Tab page of "Circos plot validation"

In the "Circos plot validation" tab page (see Figure 4 for an example), Multi-CSAR displays its total running time, as well as its scaffolding result by a Circos plot between scaffolded target genome and all reference genomes. In the initial Circos plot, the scaffolds of target genome (displayed in purple) and all the reference genomes (displayed in other colors) are arranged in a circle with the inner links connecting corresponding sequence markers between the target genome and each of reference genomes. The color of an inner link comes from the reference it connects. In the Circos plot, the number of crossing inner links can be viewed as a accuracy measure for a scaffolding result. That is, if the contigs of the target genome are scaffolded well according to a reference genome, the number of crossing inner links between them should be low. For this purpose, Multi-CSAR allows the users to select any reference genome (by clicking the checkbox next to it) from the top of the tab page to display (by clicking the "Display Circos plot" button) its Circos plot against the scaffolded target genome (see Figure 5 for an example). In this Circos plot, the inner circle displays the sequence markers shared between the target genome and the selected reference genome. As demonstrated above, the Circos plots of the scaffolding result are convenient and helpful for the users to visually validate whether the contigs of the target genome are properly scaffolded according to the reference genomes, as well as to visually identify whether there are any genome rearrangements between the scaffolded target and reference genomes.


Figure 4: A display of a Circos plot between scaffolded target genome and all reference genomes.


Figure 5: A display of a Circos plot between scaffolded target genome and a selected reference genome, where the sequence markers are arranged in alternating layers along the two-layer inner circle.

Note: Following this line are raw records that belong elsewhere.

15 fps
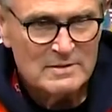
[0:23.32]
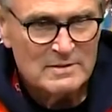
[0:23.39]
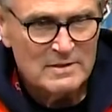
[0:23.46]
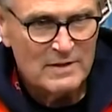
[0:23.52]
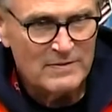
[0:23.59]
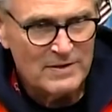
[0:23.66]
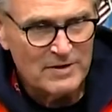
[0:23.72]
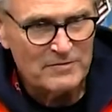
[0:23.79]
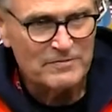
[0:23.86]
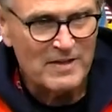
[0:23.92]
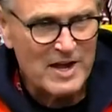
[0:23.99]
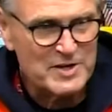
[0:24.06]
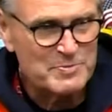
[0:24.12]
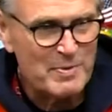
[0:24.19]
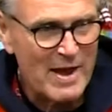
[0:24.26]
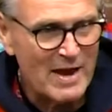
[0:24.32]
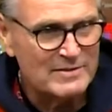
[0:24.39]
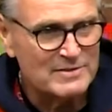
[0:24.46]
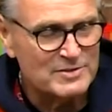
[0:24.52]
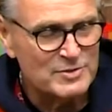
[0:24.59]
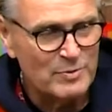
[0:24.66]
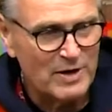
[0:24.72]
And then it flashed back
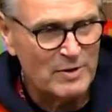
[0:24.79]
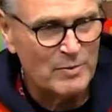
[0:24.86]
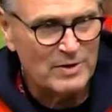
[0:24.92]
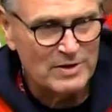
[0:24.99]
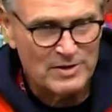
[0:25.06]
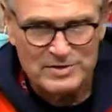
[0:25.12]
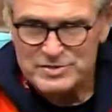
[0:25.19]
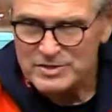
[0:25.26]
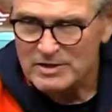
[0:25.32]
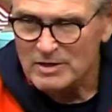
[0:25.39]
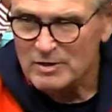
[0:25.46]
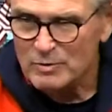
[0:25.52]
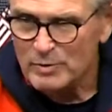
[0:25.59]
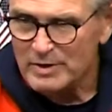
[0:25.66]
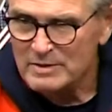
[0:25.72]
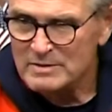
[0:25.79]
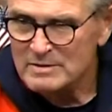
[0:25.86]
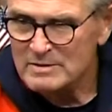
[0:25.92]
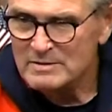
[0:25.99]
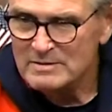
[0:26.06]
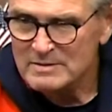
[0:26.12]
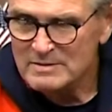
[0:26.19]
to 21 years ago when,
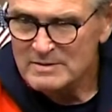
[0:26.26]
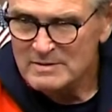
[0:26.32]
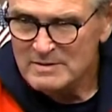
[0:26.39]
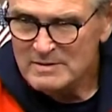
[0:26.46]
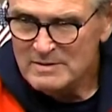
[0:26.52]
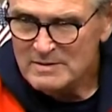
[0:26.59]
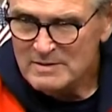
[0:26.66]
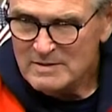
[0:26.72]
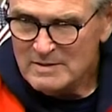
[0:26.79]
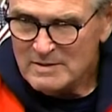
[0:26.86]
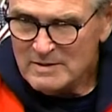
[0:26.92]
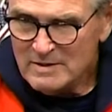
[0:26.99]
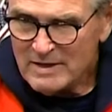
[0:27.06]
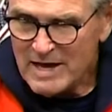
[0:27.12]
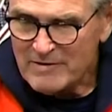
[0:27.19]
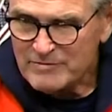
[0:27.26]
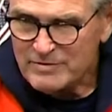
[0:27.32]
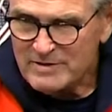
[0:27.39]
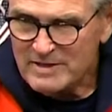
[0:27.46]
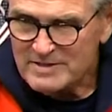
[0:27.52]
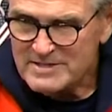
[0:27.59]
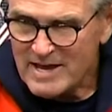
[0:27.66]
after
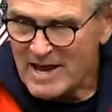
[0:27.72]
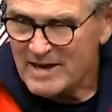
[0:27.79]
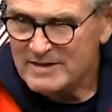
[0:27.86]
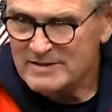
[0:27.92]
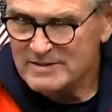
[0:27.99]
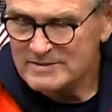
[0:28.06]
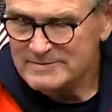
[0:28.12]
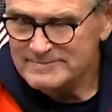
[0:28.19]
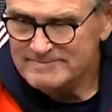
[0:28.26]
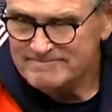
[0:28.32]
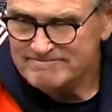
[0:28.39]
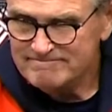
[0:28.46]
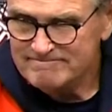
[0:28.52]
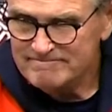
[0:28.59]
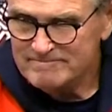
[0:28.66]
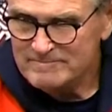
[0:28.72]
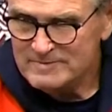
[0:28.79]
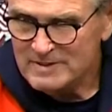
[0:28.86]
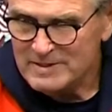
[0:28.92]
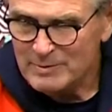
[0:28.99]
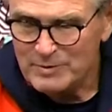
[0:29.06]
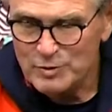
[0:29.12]
the attack,
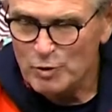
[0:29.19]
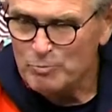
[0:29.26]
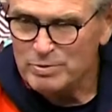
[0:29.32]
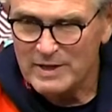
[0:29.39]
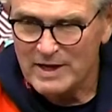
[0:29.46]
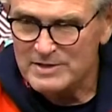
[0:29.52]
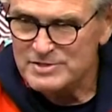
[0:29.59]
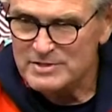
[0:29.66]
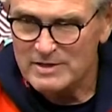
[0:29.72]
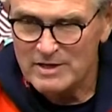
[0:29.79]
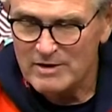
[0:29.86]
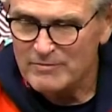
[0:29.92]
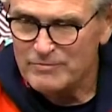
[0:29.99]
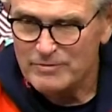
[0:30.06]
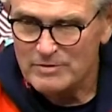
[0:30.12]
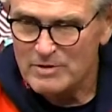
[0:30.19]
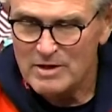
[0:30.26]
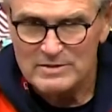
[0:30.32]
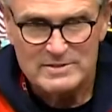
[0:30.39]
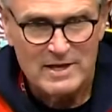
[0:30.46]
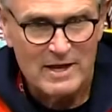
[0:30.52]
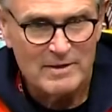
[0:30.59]
that there were no planes in the air for a long
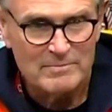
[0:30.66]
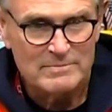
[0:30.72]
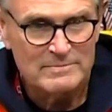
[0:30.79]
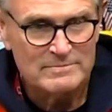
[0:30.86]
time.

Tab page of "Dotplot validation"

In the "Dotplot validation" tab page (see Figure 6 for an example), Multi-CSAR displays its its scaffolding result by a dotplot between the scaffolded target genome and a selected reference genome (the default is the first reference genome). If the contigs of the target genome are perfectly scaffolded according to the selected reference genome, the matched sequence regions of sequence markers in the dotplot would go from the bottom left to the top right (as shown in Figure 6) or go from the top left to the bottom right. Such a dotplot display of the scaffolding result is another convenient way to help the users to visually validate whether the contigs of the target genome are properly scaffolded according to the reference genomes.


Figure 6: A display of the "Dotplot validation" tab page.

Tab page of "Scaffolds of target"

In the "Scaffolds of target" tab page. (see Figure 7 for an example), Multi-CSAR displays its scaffolding result in tabular format for the purpose of allowing the users to view the scaffolds of the target genome in detail. The scaffolds in the table are sorted according to their sizes, which equals to the sum of contig sizes. The contigs of each scaffold, along with their orientation (0 standing for forward and 1 for reverse), sequence and length, are listed in a table according to their order in the scaffold. For downstream analyses, the users can download the scaffolds of the target genome either in a tab-delimited text format or a comma-delimited CSV format by clicking the "Download scaffolds (.txt)" or "Download scaffolds (.csv)" button, respectively. In addition, the users can download the scaffold sequences in the text format by clicking the "Download sequences" button, where contig sequences in the same scaffold are separated by 100 Ns.


Figure 7: A display of the "Scaffolds of target" tab page.